5 ESSENTIAL DO’S AND DON’TS FOR HAVING PRODUCTIVE ARGUMENTS
Every couple fight and have an argument, but not every fight has to be the finish of a relationship.
It’s inevitable that couples will argue and fight in a relationship is completely normal and expected.
Arguments happen in every relationship, even in the best ones, but how you argue is that matters.
In long-lasting, happy, and healthy relationships, both partners can use certain strategies to fight properly so they can disagree or express dissatisfaction or even get actually mad without hurting each other.
If your arguments or fights makes you or your partner feeling emotionally battered, bad about yourself, misunderstood, or resentful, then the way you are fighting could hurt your chances of staying together.
In this article, Shivani Misri Sadhoo who is Delhi’s best Marriage Counsellor talks about 5 essential do’s and don’ts for having productive arguments (and a long, happy relationship).
Phrase Your Dissatisfaction As A Complaint Not As A Contempt Or Criticism
When you make a complaint, you describe a certain behavior that you did not like, what you thought it meant, and how it made you feel. Then, you tell what you wish they would do instead.
It is not an assassination of character or an accusation. A complaint paves a way for a conversation about something that disturbed you. It leaves scope for the possibility that your interpretation was wrong and lets the other person clarify what they intended.
Here is an example when complaining: When you looked away from me while I was narrating you a story, I felt like you were not interested, and you thought I was irritating. I wish you had not suddenly look away and done other things while I am talking to you.
The receiver of these words could feel like their attention and opinions are essential.
Now an example of a criticism: You are so irritating when you turn away while I am talking.
Calling your partner irritating is a character assassination because it is not talking about the behavior, it is talking about the person.
Example of contempt: I am tired to death of trying to communicate with you when you keep looking here and there. It is useless. The receiver of this sentence could feel hated, not valued.
Stick To Single, Specific Incident
Never bring in other similar past incidents as evidence of a character flaw or shortcoming. That is not a way of resolving a problem.

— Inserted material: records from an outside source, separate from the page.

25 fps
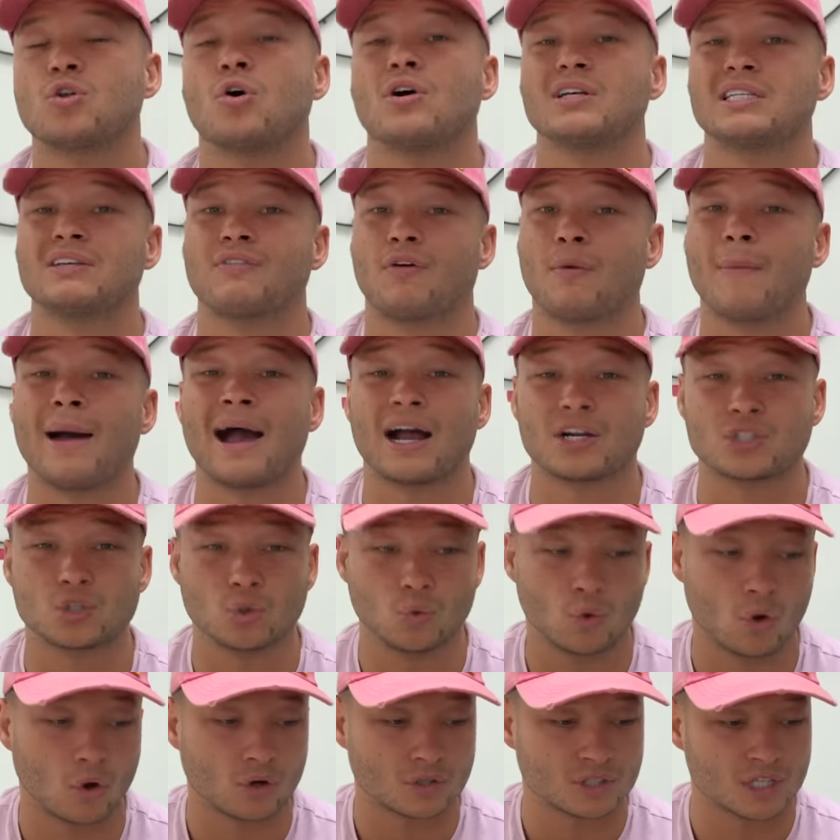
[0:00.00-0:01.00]
not as if I'm
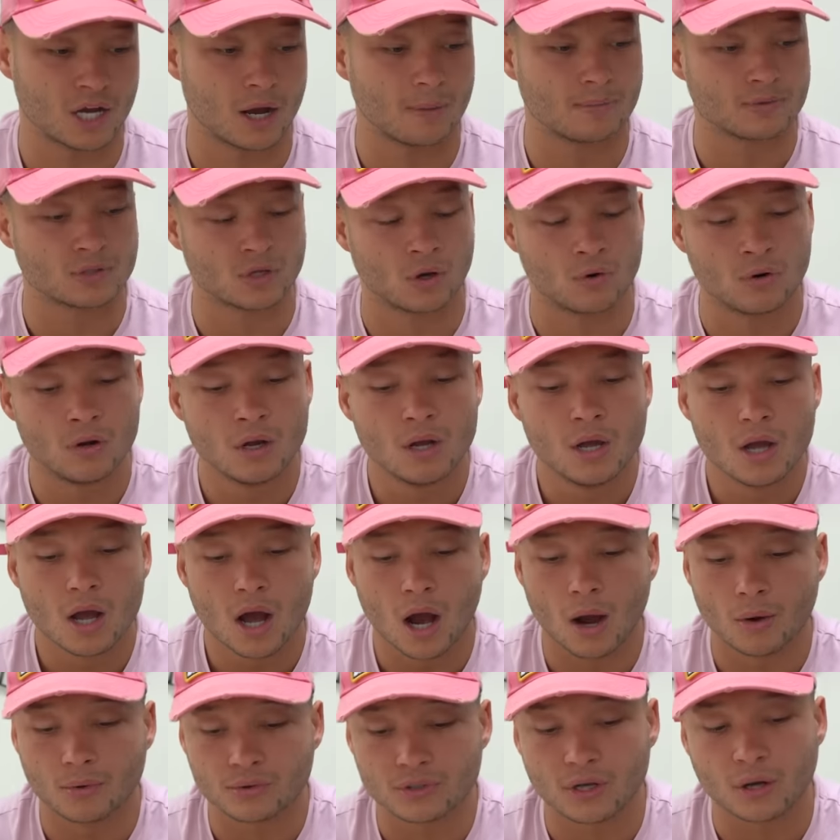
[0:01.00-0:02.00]
actually locked up, so
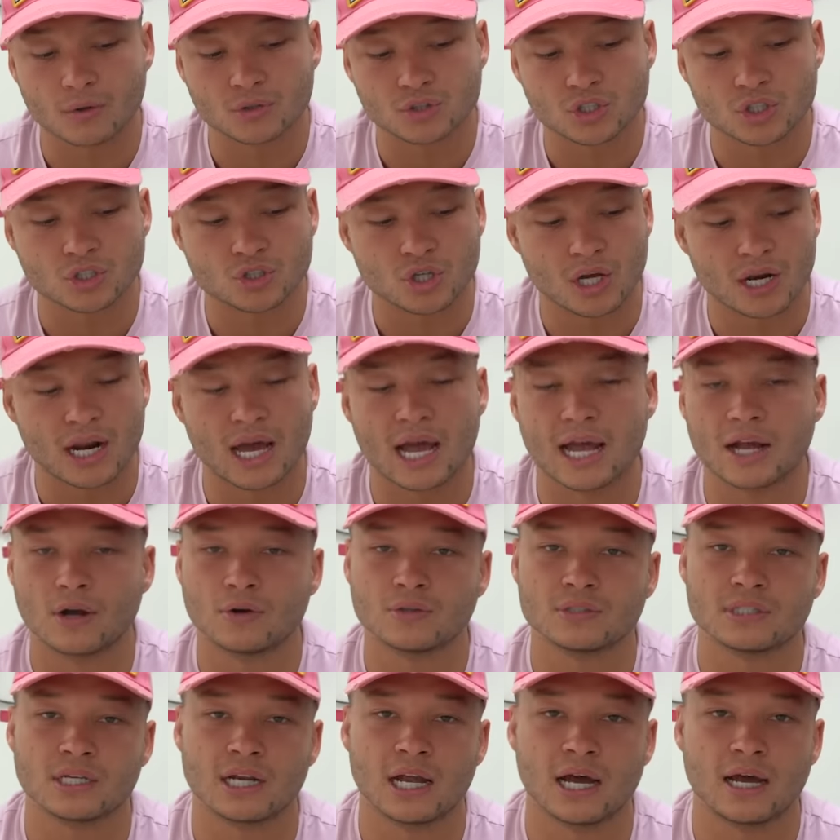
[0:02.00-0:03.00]
I was just trying to hang
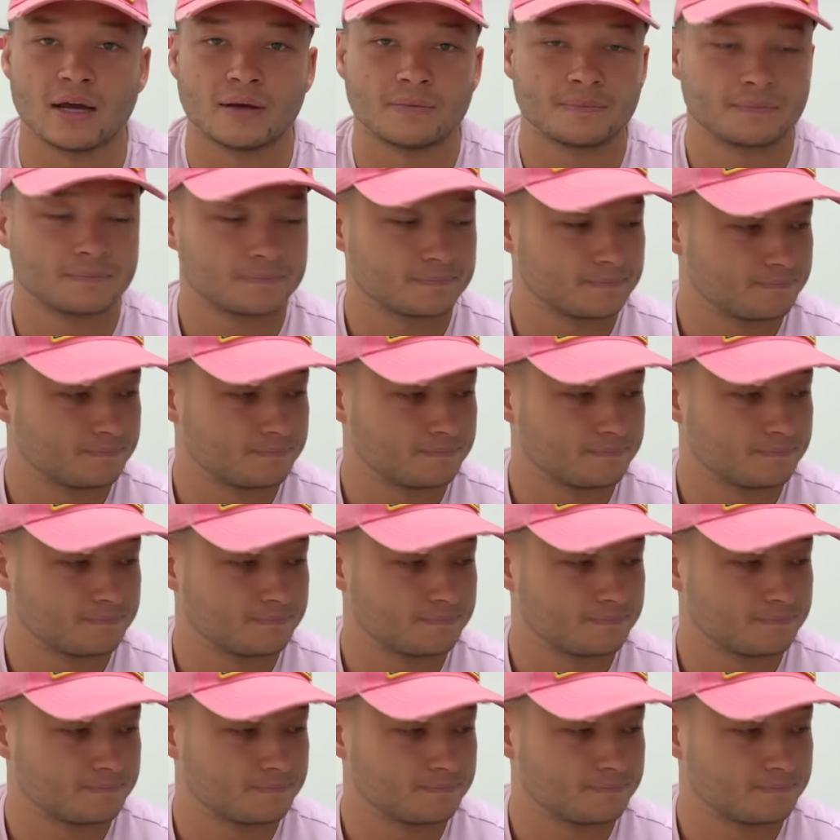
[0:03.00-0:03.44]
on to that.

Rather, when you are arguing, try to restrict the discussion to just one specific incident. It is more likely to end well because the receiver of the complaint will still feel generally valued and not like he/she has been accused of having a fatal, repeating flaw.
Begin With Hearing And Validating, When Receiving A Complaint
Always begin with at least one compassionate sentence when receiving a complaint. An angry person requires their point to be heard before they can listen.
A successful plan is to show that you understand what the angry person is saying by repeating and validating what they told. You will be surprised how much it actually defuses anger and calms people down.
It does not mean that you agree that their interpretation is right. You still have the right to disagree with your partner’s point of view and present yourself fairly. But, if you want your story to listen as well, then show them you are listening first.
Do Not Criticize Or Demonstrate Contempt
Criticism and contempt are both a form of character assassinations. Criticism is milder, contempt is more hateful. Either of these communicates dislike, disrespect, and is a guaranteed descent into a damaging fight.
If you phrase something as criticism or contempt, it obviously elicits defensiveness or retaliation from your partner. And there is no rerouting that conversation could go in a positive direction.
Do Not Mock Or Impersonate Your Partner Sarcastically
Never ever do this. It absolutely never has a good outcome. And it will make you seem like the bad guy.
Though it may appear like venting off some steam or might seem good to you, it feels extremely disrespectful, ridiculing, and hurtful to your partner.
Mocking or sarcastically impersonating your partner in distress is considered to be the kind of contempt that is a huge predictor of a breakup.